António José Seguro disse, esta quinta-feira à noite, que o país «não pode ter um primeiro-ministro sob suspeita». O líder do PS e candidato às primárias do partido defendeu que Pedro Passos Coelho «deve uma explicação aos portugueses».

De acordo com a Lusa, Seguro declarou não ser «aceitável haver dúvidas sobre se o primeiro-ministro recebeu ou não rendimentos fora da Assembleia da República», no período em que era deputado, entre 1995 e 1999. O líder socialista criticou ainda o primeiro-ministro por ter remetido para a Assembleia da República ou para a Procuradoria-Geral da República o esclarecimento da situação.

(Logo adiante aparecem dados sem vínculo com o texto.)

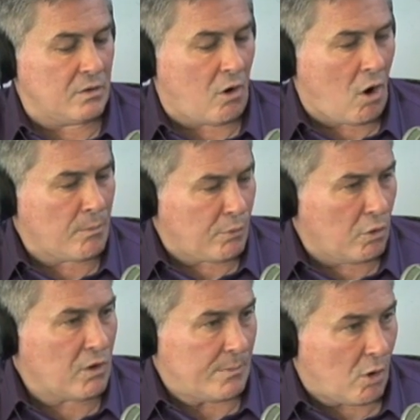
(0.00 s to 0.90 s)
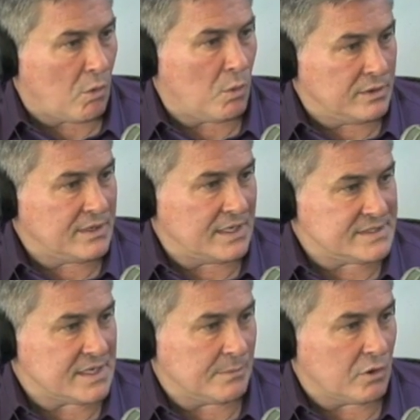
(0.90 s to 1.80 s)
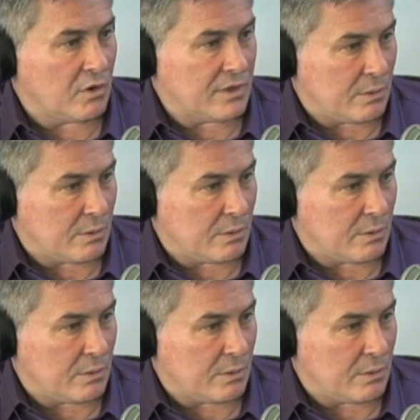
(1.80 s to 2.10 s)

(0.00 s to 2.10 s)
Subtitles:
our program, our one-day seminar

«O que os portugueses exigem é que seja o próprio a esclarecer se recebeu ou não durante esse período em que foi deputado. Não podemos ter um primeiro-ministro sob suspeita», insistiu Seguro, discursando perante cerca de um milhar de militantes em Fafe.

Para o dirigente socialista, «na República não há cidadãos acima da lei». «O primeiro-ministro deve ser um dos primeiros a dar o exemplo. Um primeiro-ministro só consegue merecer o respeito, a dignidade e a confiança dos portugueses se for capaz de explicar, com transparência, se recebeu ou não dinheiro durante esse período», disse.

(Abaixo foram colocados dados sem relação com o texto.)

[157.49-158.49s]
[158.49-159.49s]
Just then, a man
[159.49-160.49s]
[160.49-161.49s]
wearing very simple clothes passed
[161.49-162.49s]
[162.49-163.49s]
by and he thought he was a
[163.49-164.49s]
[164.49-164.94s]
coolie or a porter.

O líder do PS prometeu confrontar, na sexta-feira, o primeiro-ministro com a situação. «Ele tem que o dizer, ele tem que o explicar e amanhã será confrontado por mim para explicar, preto no branco, se sim ou não», acentuou, insistido que um chefe do Governo «não se pode esconder atrás das instituições».

Muito aplaudido por militantes do distrito de Braga, pelo qual foi eleito deputado, Seguro sublinhou que também exige transparência no interior do PS. «Um governo por mim liderado terá a marca de uma fronteira clara entre aquilo que é a política e os negócios, porque só através do exemplo é que conseguimos recuperar a confiança dos portugueses e dar razões aos portugueses para acreditarem na política e no primeiro-ministro de Portugal», disse.

Continuando a falar para o interior do PS, Seguro disse estar mais bem colocado do que António Costa para unir o partido no período pós-eleições primárias. «Alguém acredita que quem dividiu a família socialista para sustentar uma ambição pessoal é aquele que, neste momento, está em melhores condições de unir o partido?», questionou, numa alusão ao adversário nas primárias de domingo.

«Quem está em condições de unir somos nós, os que, durante três anos, trouxemos o PS das derrotas para as vitórias», acrescentou o atual líder do PS.